═══ Records
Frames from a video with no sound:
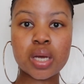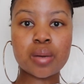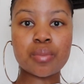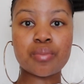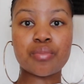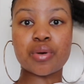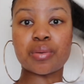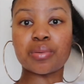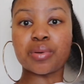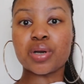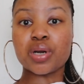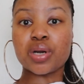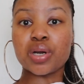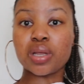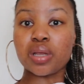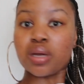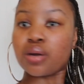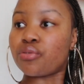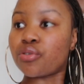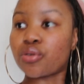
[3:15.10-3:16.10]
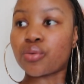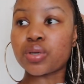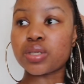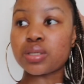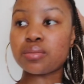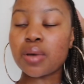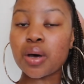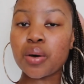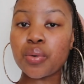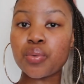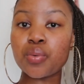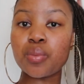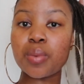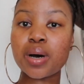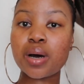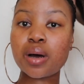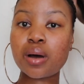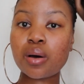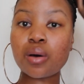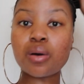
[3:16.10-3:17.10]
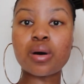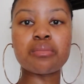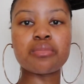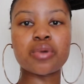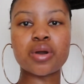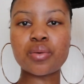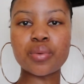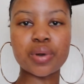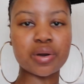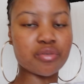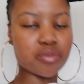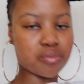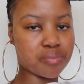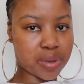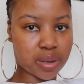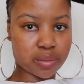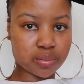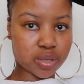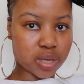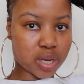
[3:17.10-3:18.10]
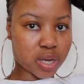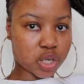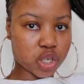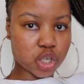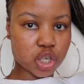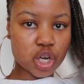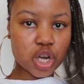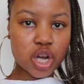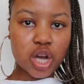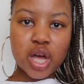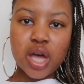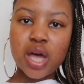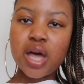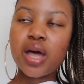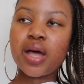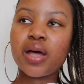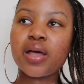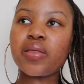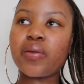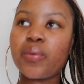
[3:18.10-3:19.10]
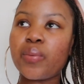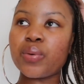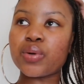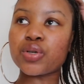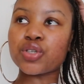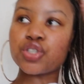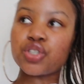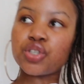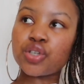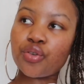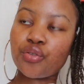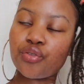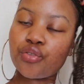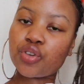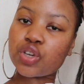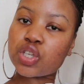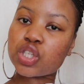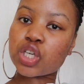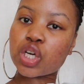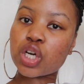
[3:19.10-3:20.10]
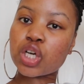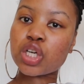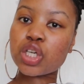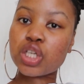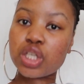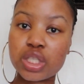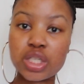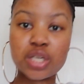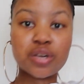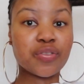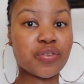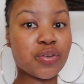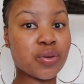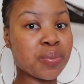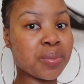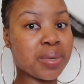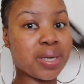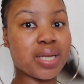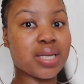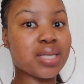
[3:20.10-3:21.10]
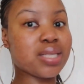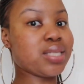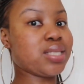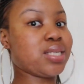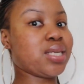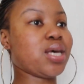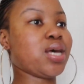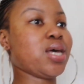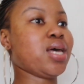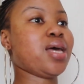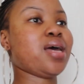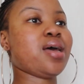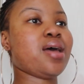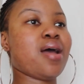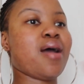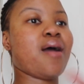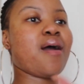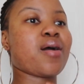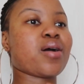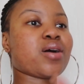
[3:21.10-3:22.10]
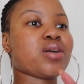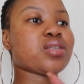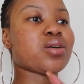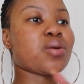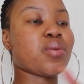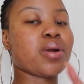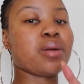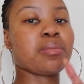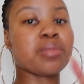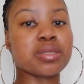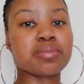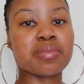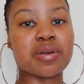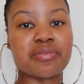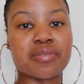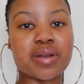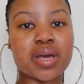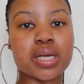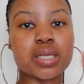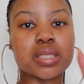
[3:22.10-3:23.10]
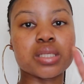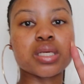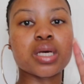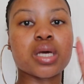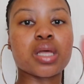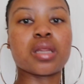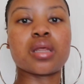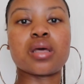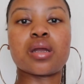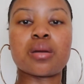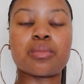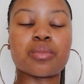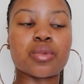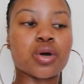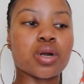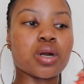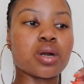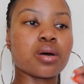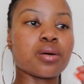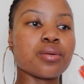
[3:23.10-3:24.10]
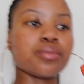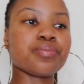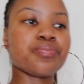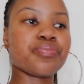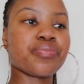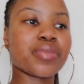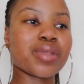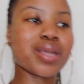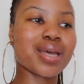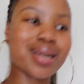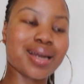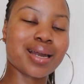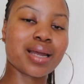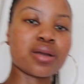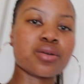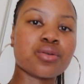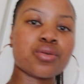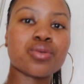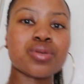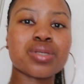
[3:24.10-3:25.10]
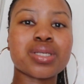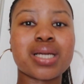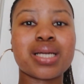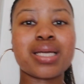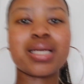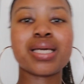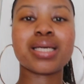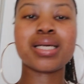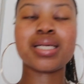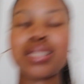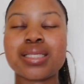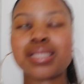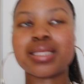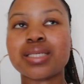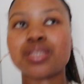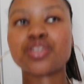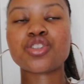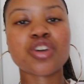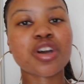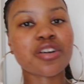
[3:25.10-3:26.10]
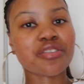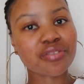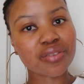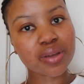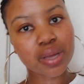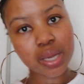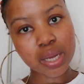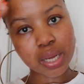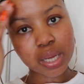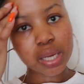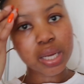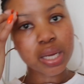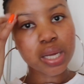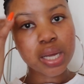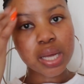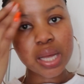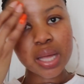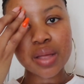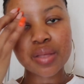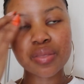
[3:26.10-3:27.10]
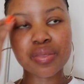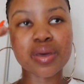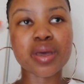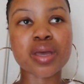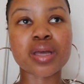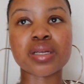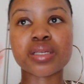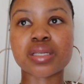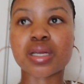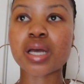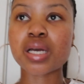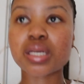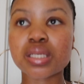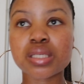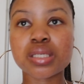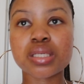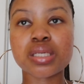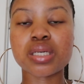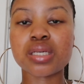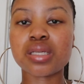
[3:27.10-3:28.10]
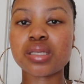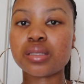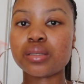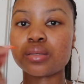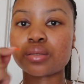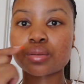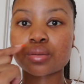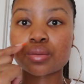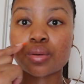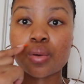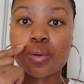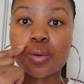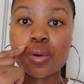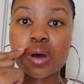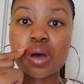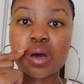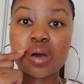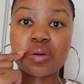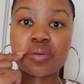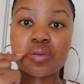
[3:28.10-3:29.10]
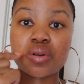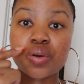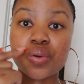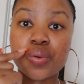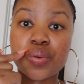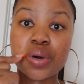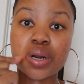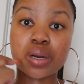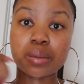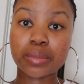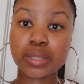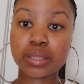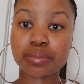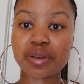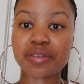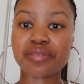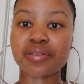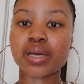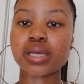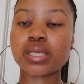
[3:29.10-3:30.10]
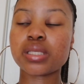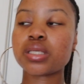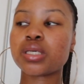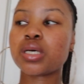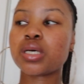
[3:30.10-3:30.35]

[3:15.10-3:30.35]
probably gonna then request my Uber. Oh, I'm gonna wait for babe to get here and we'll chill for just a few minutes because I don't want to miss my flight. And then I'm gonna, and like, you know, Sundays there's traffic, there is accidents, so I really don't want to miss my flight.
══════
● Assignment
From the records above, return exactly the lines running from the one that contains "[3:20.10-3:21.10]" down to the one that contains "[3:30.10-3:30.35]", both included, without any pictures.

● Reply to the task
[3:20.10-3:21.10]
[3:21.10-3:22.10]
[3:22.10-3:23.10]
[3:23.10-3:24.10]
[3:24.10-3:25.10]
[3:25.10-3:26.10]
[3:26.10-3:27.10]
[3:27.10-3:28.10]
[3:28.10-3:29.10]
[3:29.10-3:30.10]
[3:30.10-3:30.35]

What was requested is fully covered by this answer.